[[ DATA RECORDS, beginning ]]
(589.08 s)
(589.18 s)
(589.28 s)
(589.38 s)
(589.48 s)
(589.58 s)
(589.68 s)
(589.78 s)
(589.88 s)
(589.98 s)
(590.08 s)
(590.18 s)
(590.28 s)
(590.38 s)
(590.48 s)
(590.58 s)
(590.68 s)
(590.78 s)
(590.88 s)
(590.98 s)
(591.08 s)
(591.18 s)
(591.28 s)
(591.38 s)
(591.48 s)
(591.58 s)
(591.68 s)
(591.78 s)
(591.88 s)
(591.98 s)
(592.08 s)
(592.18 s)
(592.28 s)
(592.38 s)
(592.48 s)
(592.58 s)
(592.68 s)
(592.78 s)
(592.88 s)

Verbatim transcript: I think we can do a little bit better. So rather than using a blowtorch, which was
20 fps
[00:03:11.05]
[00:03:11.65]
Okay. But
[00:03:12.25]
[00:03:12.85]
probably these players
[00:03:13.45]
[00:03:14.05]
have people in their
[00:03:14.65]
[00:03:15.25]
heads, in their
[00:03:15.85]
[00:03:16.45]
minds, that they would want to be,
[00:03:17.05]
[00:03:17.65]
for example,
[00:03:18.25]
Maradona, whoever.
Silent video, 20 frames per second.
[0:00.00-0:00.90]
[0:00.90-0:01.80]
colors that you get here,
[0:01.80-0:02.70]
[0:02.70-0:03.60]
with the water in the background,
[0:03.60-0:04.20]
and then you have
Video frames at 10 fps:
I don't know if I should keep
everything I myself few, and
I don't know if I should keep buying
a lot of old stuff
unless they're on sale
[[ DATA RECORDS, end ]]
TASK DESCRIPTION
Exactly as written, restate every line of the listing above.

RESPONSE BELOW
(589.08 s)
(589.18 s)
(589.28 s)
(589.38 s)
(589.48 s)
(589.58 s)
(589.68 s)
(589.78 s)
(589.88 s)
(589.98 s)
(590.08 s)
(590.18 s)
(590.28 s)
(590.38 s)
(590.48 s)
(590.58 s)
(590.68 s)
(590.78 s)
(590.88 s)
(590.98 s)
(591.08 s)
(591.18 s)
(591.28 s)
(591.38 s)
(591.48 s)
(591.58 s)
(591.68 s)
(591.78 s)
(591.88 s)
(591.98 s)
(592.08 s)
(592.18 s)
(592.28 s)
(592.38 s)
(592.48 s)
(592.58 s)
(592.68 s)
(592.78 s)
(592.88 s)

Verbatim transcript: I think we can do a little bit better. So rather than using a blowtorch, which was
20 fps
[00:03:11.05]
[00:03:11.65]
Okay. But
[00:03:12.25]
[00:03:12.85]
probably these players
[00:03:13.45]
[00:03:14.05]
have people in their
[00:03:14.65]
[00:03:15.25]
heads, in their
[00:03:15.85]
[00:03:16.45]
minds, that they would want to be,
[00:03:17.05]
[00:03:17.65]
for example,
[00:03:18.25]
Maradona, whoever.
Silent video, 20 frames per second.
[0:00.00-0:00.90]
[0:00.90-0:01.80]
colors that you get here,
[0:01.80-0:02.70]
[0:02.70-0:03.60]
with the water in the background,
[0:03.60-0:04.20]
and then you have
Video frames at 10 fps:
I don't know if I should keep
everything I myself few, and
I don't know if I should keep buying
a lot of old stuff
unless they're on sale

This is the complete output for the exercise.